ケイン樹里安「メディア・日常に埋没する人種秩序とファッションを考える」

ファッションにおいても人種差別は大きな問題であり、BLM(Black Lives Matter)との関連や文化の盗用をめぐって、特に2020年代に入ってから次々と問題化されている。
もちろん、人種差別はいけない。だが、私たちはなにに目を向けて、なにを行うべきなのだろうか?日常や産業構造に巧妙に隠れている差別の問題にたいして、私たちはどのように立ち向かうべきなのだろうか?今回は、“ハーフ”の人びとの日常的な実践に着目し研究を行っている社会学者のケイン樹里安さんにお話を伺った。
社会学者のケイン樹里安さんが2022年5月13日、逝去されました。ご生前のご功績を偲び、心よりご冥福をお祈り申し上げます。
PROFILE|プロフィール
ケイン樹里安
ケイン樹里安

専門は社会学/文化研究。

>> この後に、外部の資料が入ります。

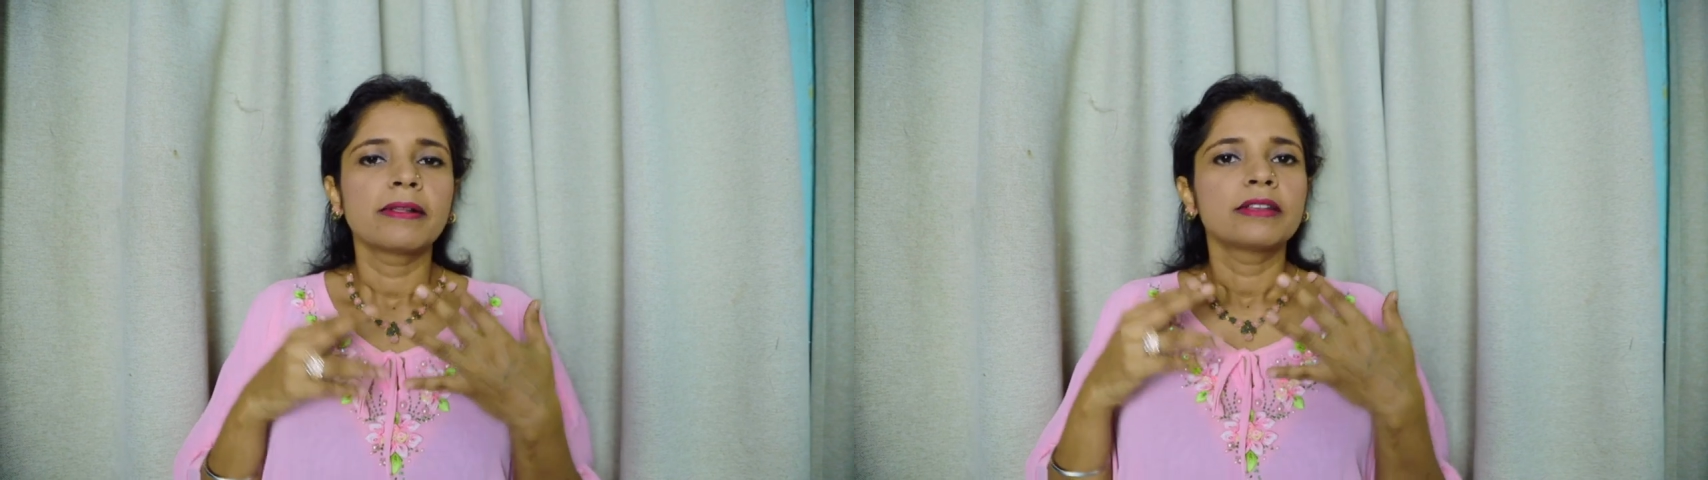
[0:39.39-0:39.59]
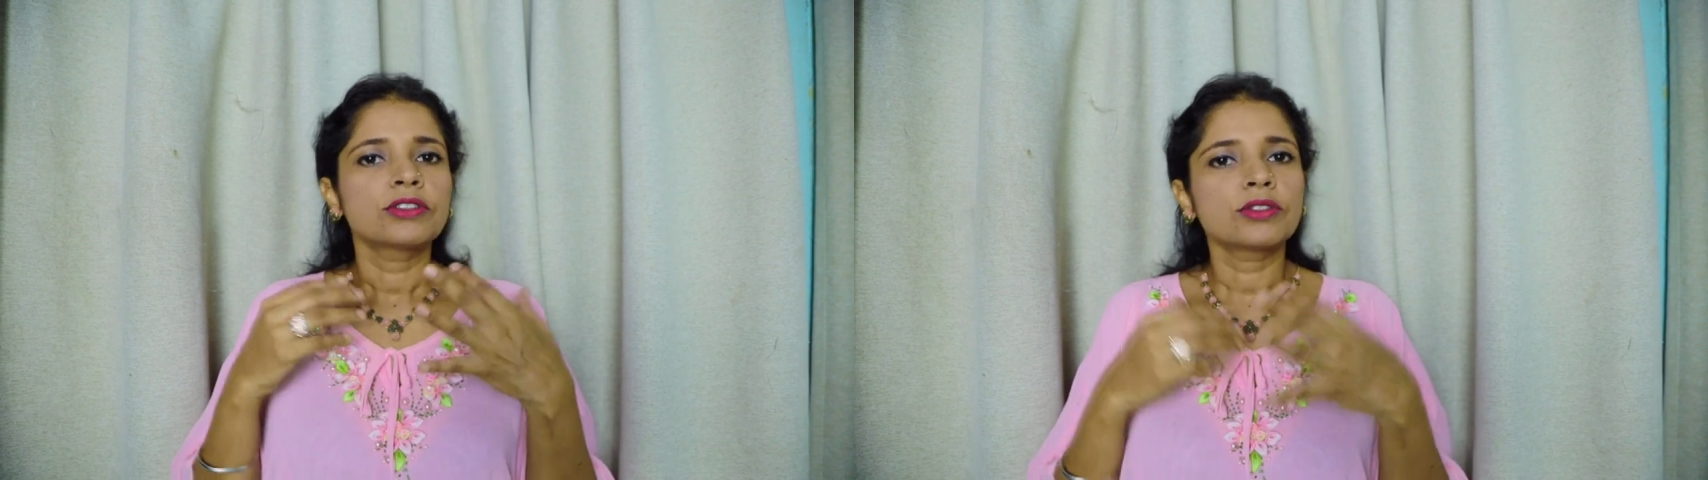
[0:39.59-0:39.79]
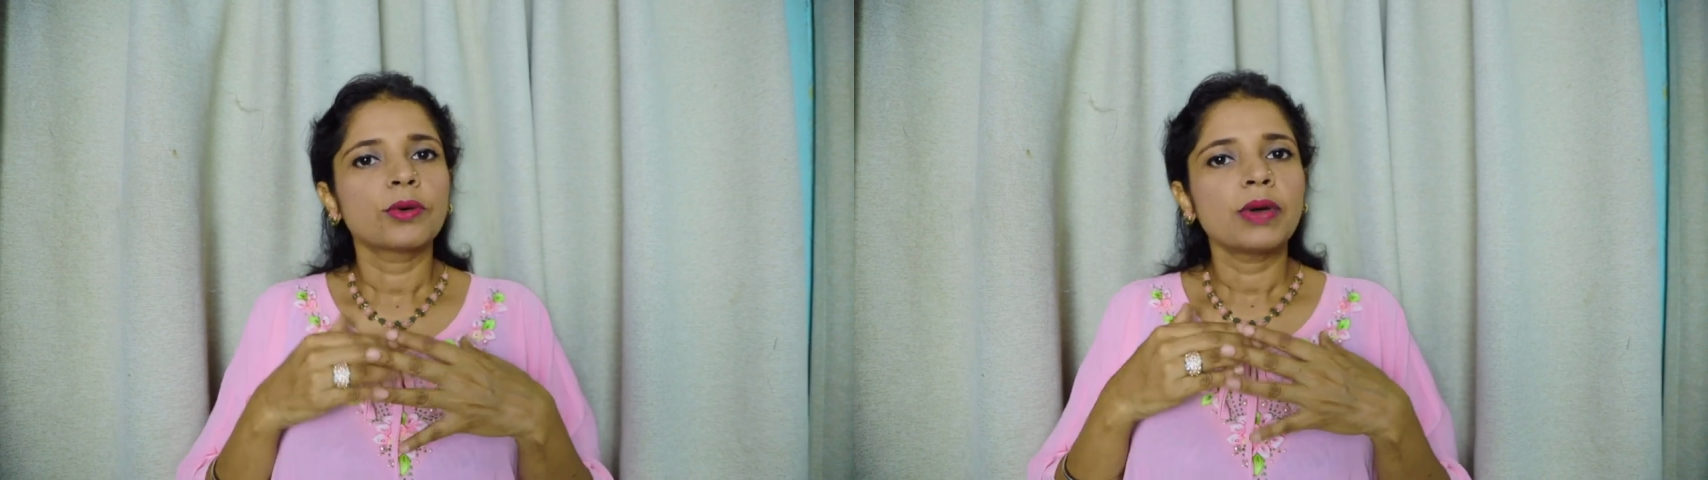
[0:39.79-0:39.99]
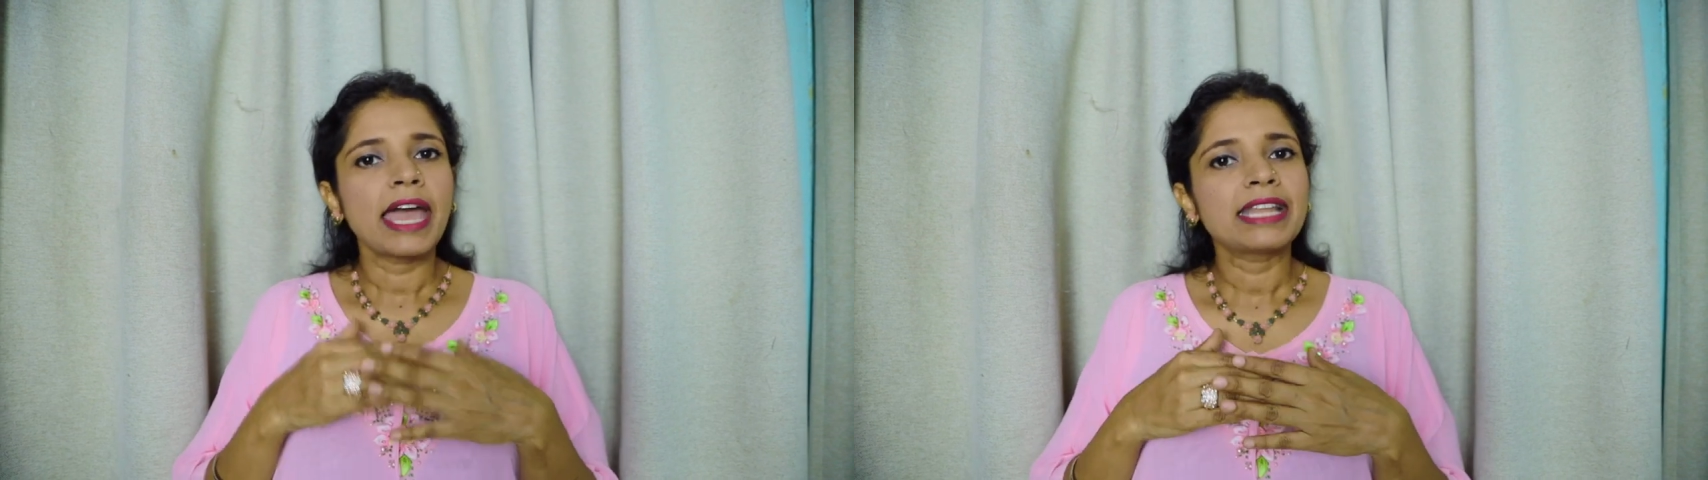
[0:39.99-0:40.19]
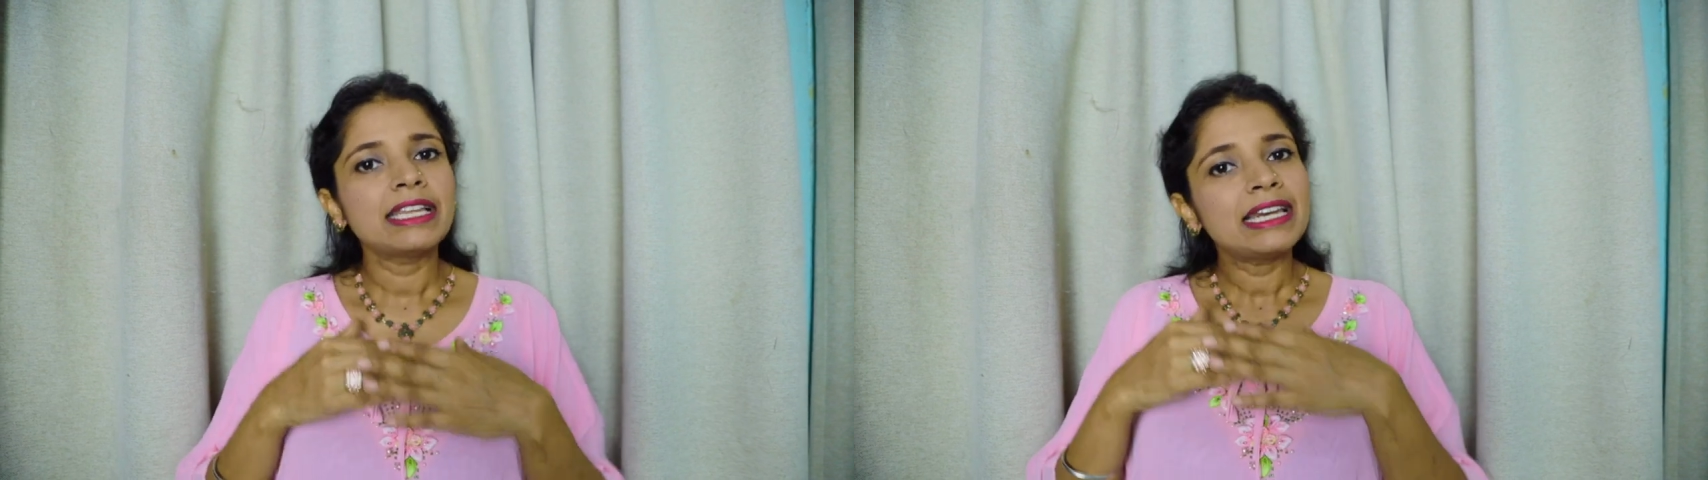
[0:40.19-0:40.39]
So
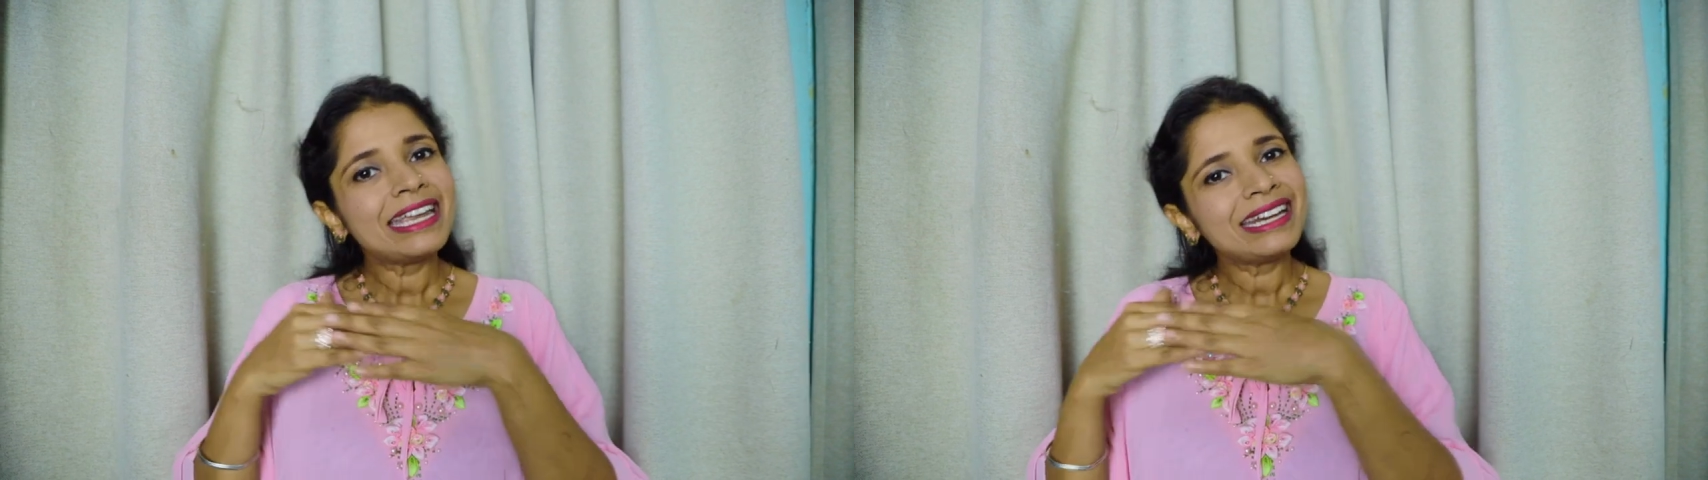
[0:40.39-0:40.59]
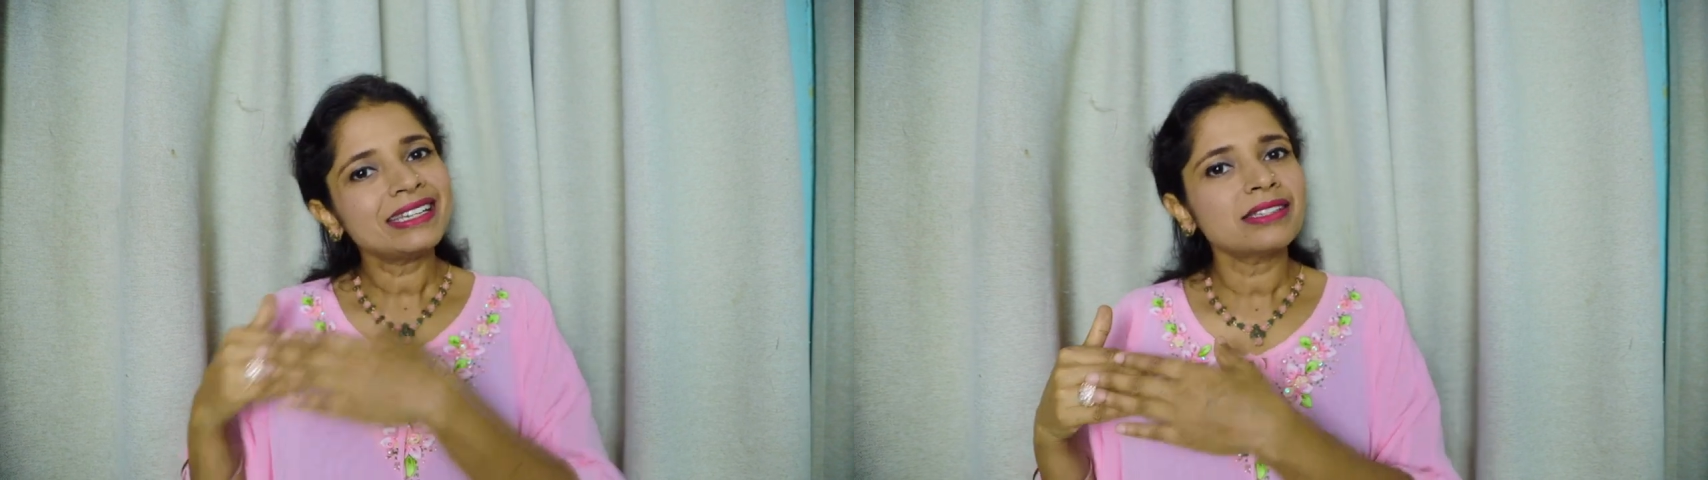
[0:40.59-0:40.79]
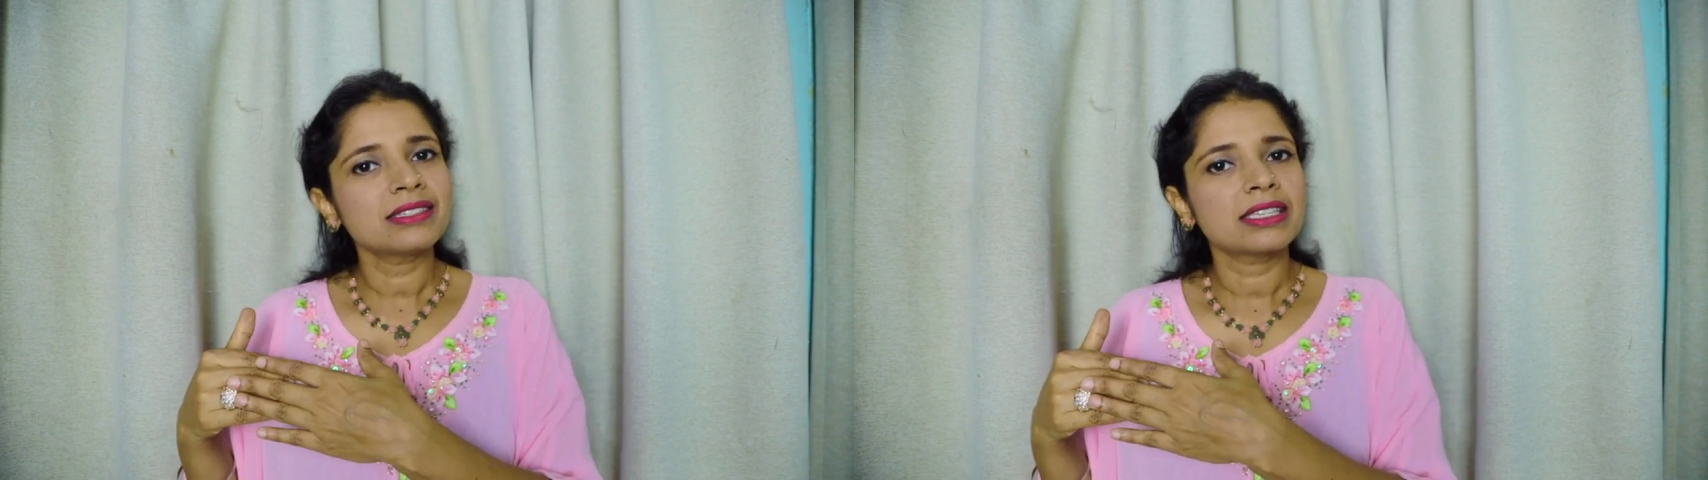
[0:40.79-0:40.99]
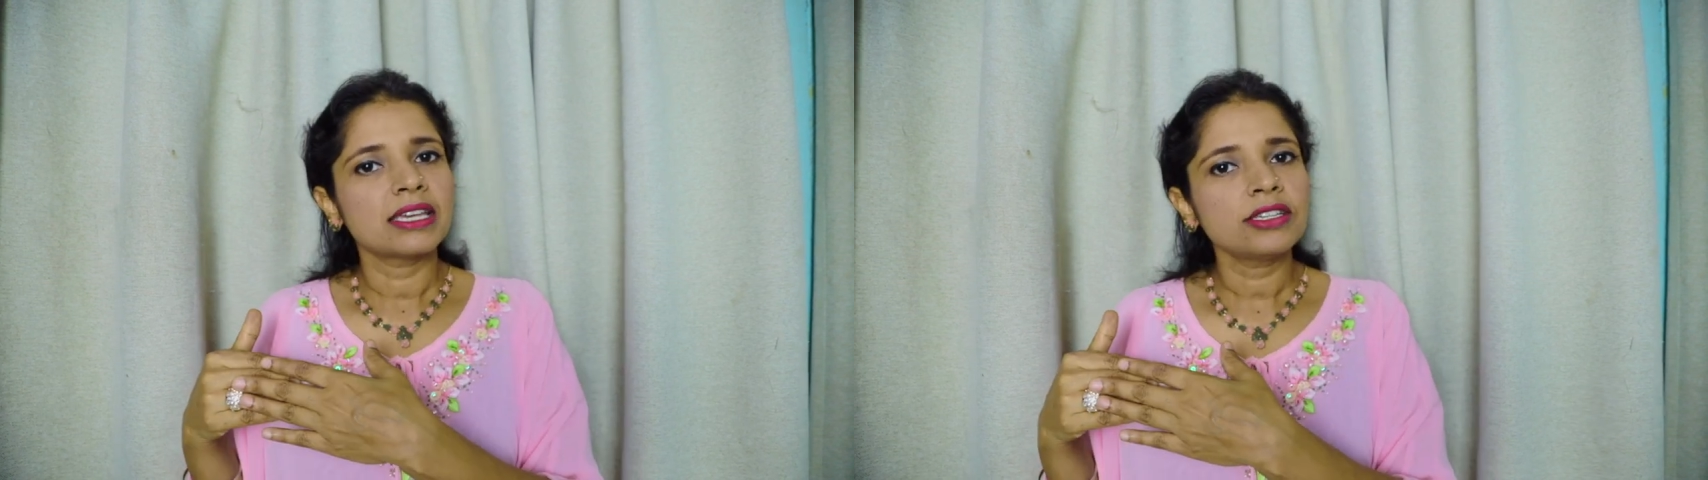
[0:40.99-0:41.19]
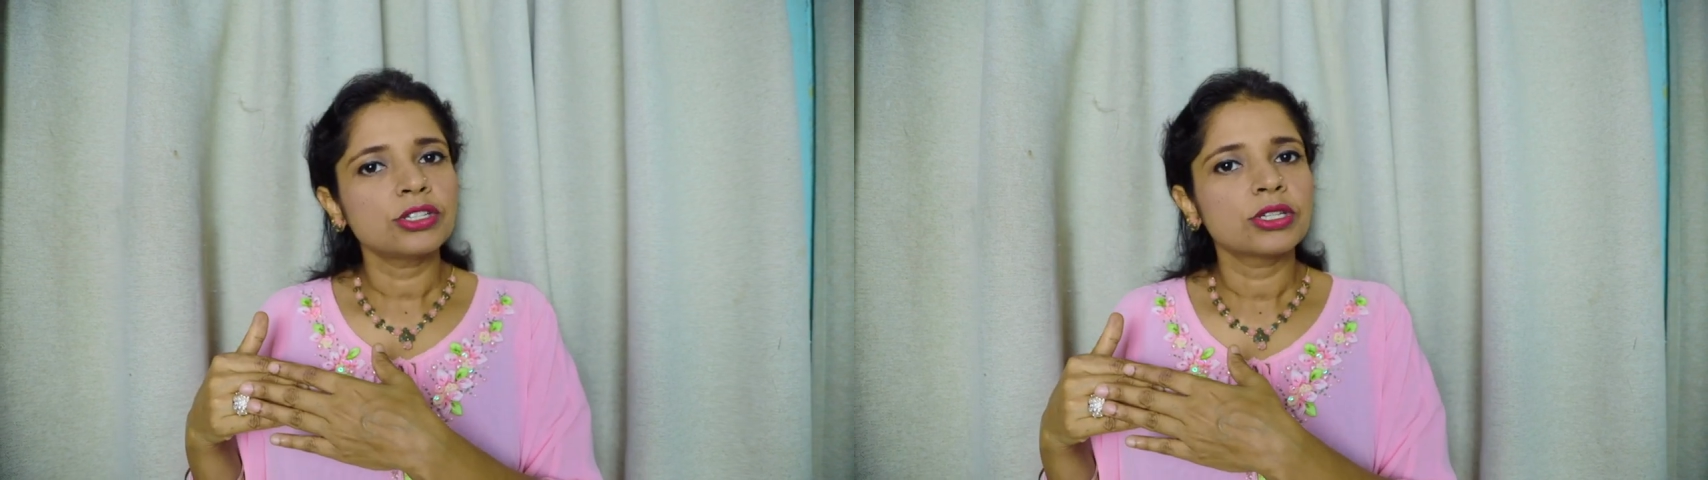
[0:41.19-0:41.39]
at the later
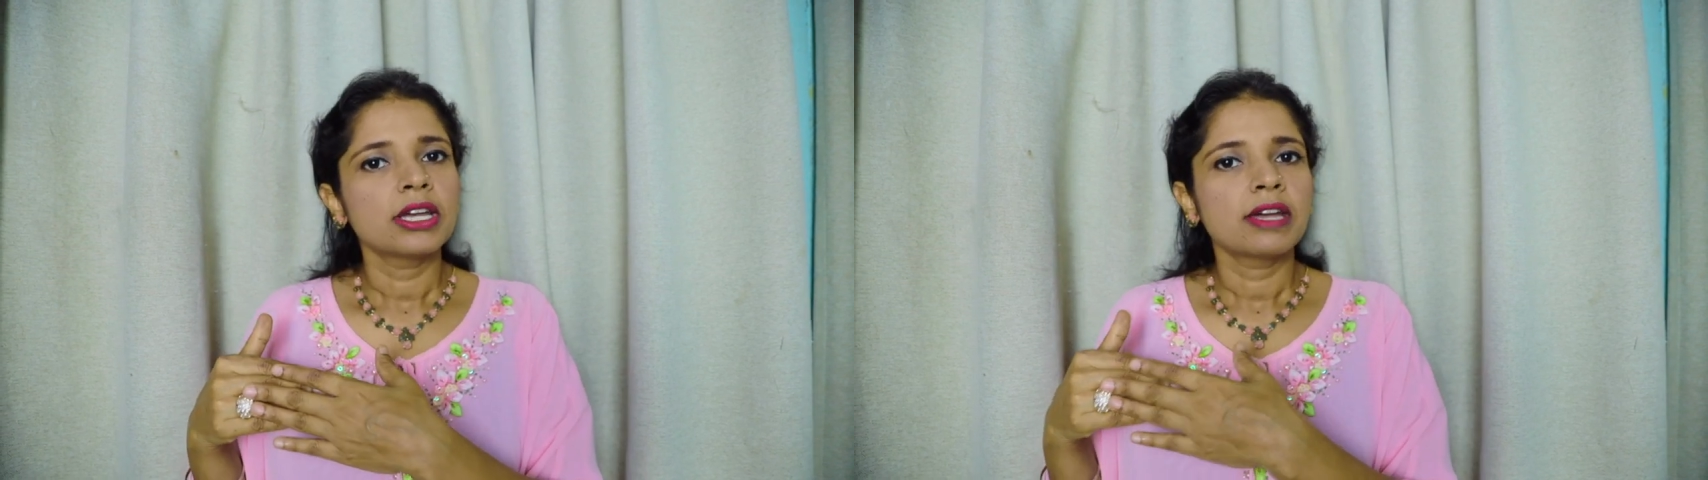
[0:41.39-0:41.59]
stage,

主たる研究テーマ「ハーフ」や外国にもルーツのある人々の日常的実践。コーラと唐揚げが燃料。主著は『ふれる社会学』(共編著、北樹出版2019年)など多数。HAFU TALK ハーフトーク共同代表。

潜む「人種秩序」と行われない「反差別」

まずはケインさんのご関心やご研究について教えてください。
僕の研究は、いわゆる「ハーフ」や「ダブル」「ミックスルーツ」外国に(も)ルーツを持つ人々が日常生活で直面するしんどいことに対して、どのような対処をしているのか、というものです。
そのような対処を経て、人々がどうやってサバイヴしているのか、サバイヴがなぜ困難なのか、という点に関心があります。自分の修士論文が2014年3月で、同時期に『〈ハーフ〉とは誰か 人種混淆・メディア表象・交渉実践』というハーフを主題にした本が日本で出版されました。
逆に、それくらいまで研究がなかったということです。2019年に仲間と刊行した『ふれる社会学』はだいぶ変わっていて、外国につながる子どもの章と「ハーフ」の章が独立しています。それが珍しいよね、と言われるのはありがたいことで、本書の特色の1つではあるのですが、特色になってしまうほどスルーされてきた、つまり社会問題としてみなされにくい領域のままであることに、強い危機感を感じています。
ファッション業界ではBLM、文化の盗用など、人種をめぐるさまざまな問題提起がされています。ケインさんご自身、ファッション業界についての印象やご関心を持った出来事があれば教えてください。
ファッション業界・美容業界は、「容姿端麗で白人身体性をもつハーフ」という、この社会に深く埋め込まれた「理想の身体性」をもつ、イメージとしての「ハーフ」像の構築・維持に深くかかわってきた業界という印象が強いです。
イメージとしての「ハーフ」像にみられる理想の身体性と比較され、そのような身体を持っていないとみなされてきた人々はもちろん、そうした身体性と合致しうると周囲から判断されてしまう人々も、日常の生き苦しさと直面してきました。ファッション業界で働かれているみなさんが意図的に差別しようとされてきたわけではないと思いますが、善意や熱意と差別は残念ながら両立してしまうものです。日々の懸命な仕事が、結果として抑圧につながってきた、ということは否定できないと考えています。
BLMへのリアクションとして、いろいろな企業がステートメントを出していることは、ある意味褒められるべきことというよりは、ある種当然のリアクションなのではないかという冷めた目線と、ないよりはある方が良いという目線で注視すべき、というスタンスです。
ですが、これらのステートメントが「共感」を示すだけのものなのか、「偏った経営陣やプロジェクトの変革」を示すものなのか、注視が必要だと思います。具体的な中身、実質的な改革や今までのプロジェクトを振り返りが重要だと思います。
このような問題にはどのような背景があるのでしょうか?
「人種秩序」と呼ばれる人種によるピラミッド構造が歴史的に作られてきました。暴力的に作られてきたヒエラルキーがある意味、ファッション業界にも持ち込まれてきてしまった。というより、人種の秩序と共にファッション産業が成り立ってきたといった方が正確かもしれません。